If the backend runs on CloudBase Cloud Run, the frontend call URL looks like https://<service>-<envId>.ap-shanghai.app.tcloudbase.com/api/chat; on Vercel it is https://<your-app>.vercel.app/api/chat; on a self-hosted machine you need to set up HTTPS and a domain yourself.

The domain must use HTTPS. iOS ATS (App Transport Security) blocks HTTP by default; Android 9+ (API 28+) also disables cleartext traffic by default. See Step 4 for how to configure HTTP exceptions during local development.

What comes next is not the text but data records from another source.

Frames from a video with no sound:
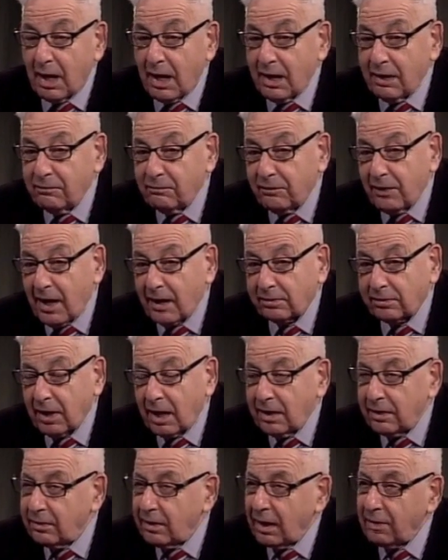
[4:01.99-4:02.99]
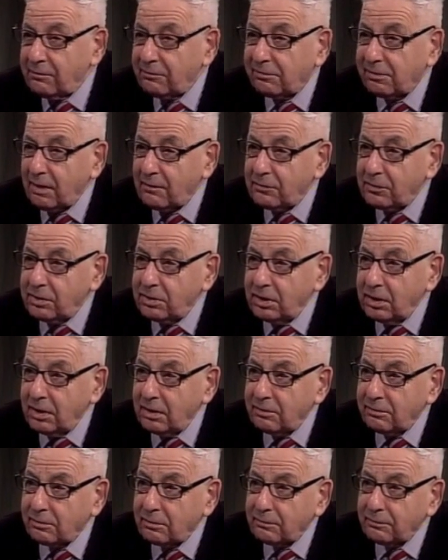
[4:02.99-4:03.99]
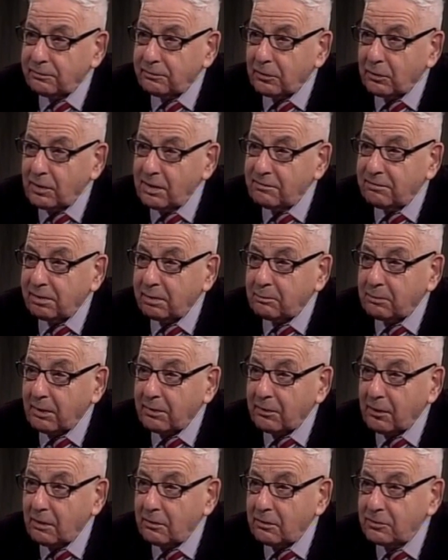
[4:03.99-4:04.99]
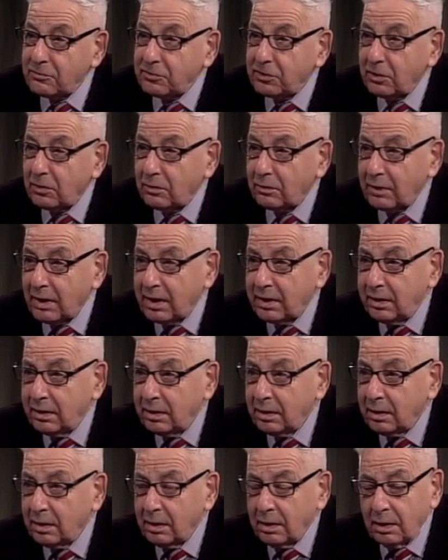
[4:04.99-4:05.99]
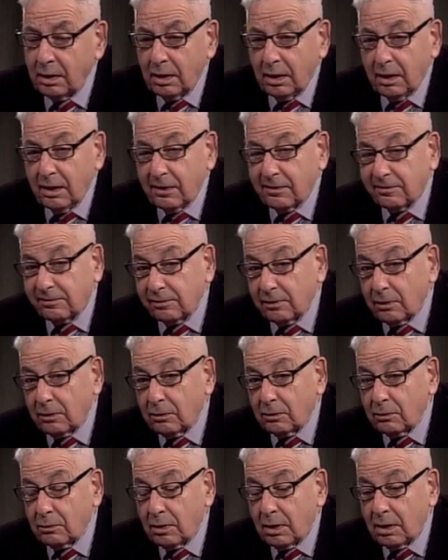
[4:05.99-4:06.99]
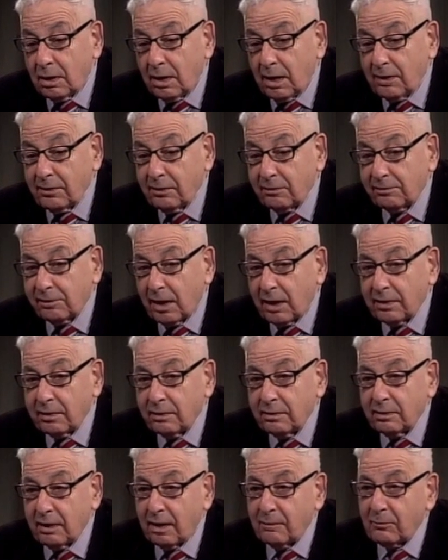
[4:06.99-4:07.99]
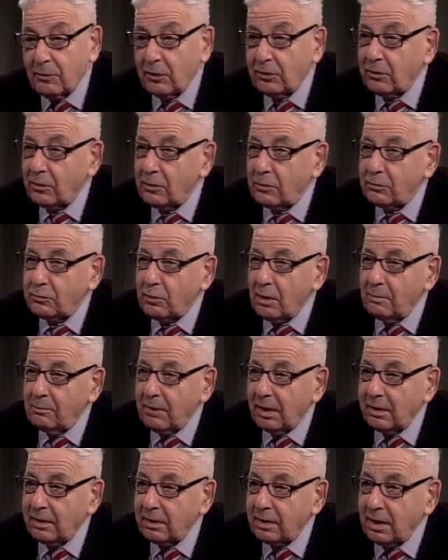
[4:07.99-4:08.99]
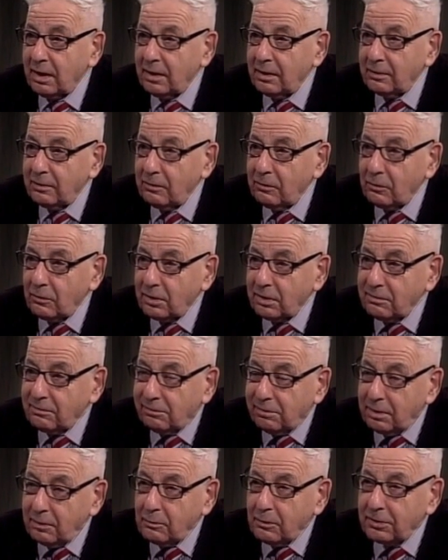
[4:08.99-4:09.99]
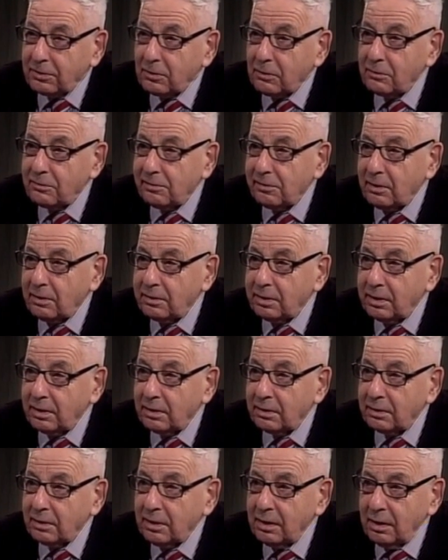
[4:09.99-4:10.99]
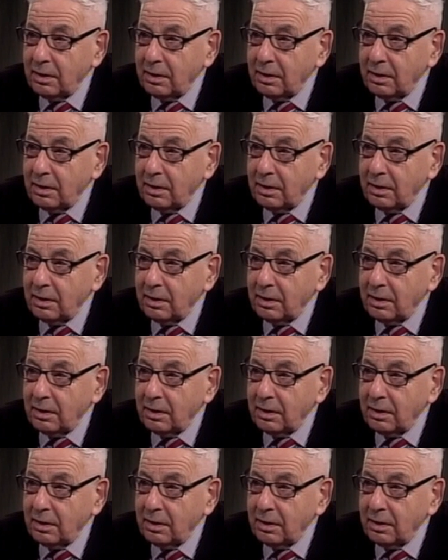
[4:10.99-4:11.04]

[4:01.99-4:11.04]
In fact, I had done seven years of forensic pathology already. So uh, I decided I'm going to go to America and look and see what goes on here.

Step 3: RN Frontend — Install Dependencies

From the RN project root:

# RN 0.74+ Hermes supports body.getReader() in most fetch scenarios; install polyfill as a safety net
npm install react-native-fetch-api react-native-polyfill-globals
# Link native dependencies for iOS
cd ios && pod install && cd ..

react-native-fetch-api provides a fetch implementation for RN that correctly supports await body.getReader().read(). Older RN versions wrap fetch around XHR, which cannot return a ReadableStream at all; 0.74+ mostly supports it, but the polyfill acts as a double safety net.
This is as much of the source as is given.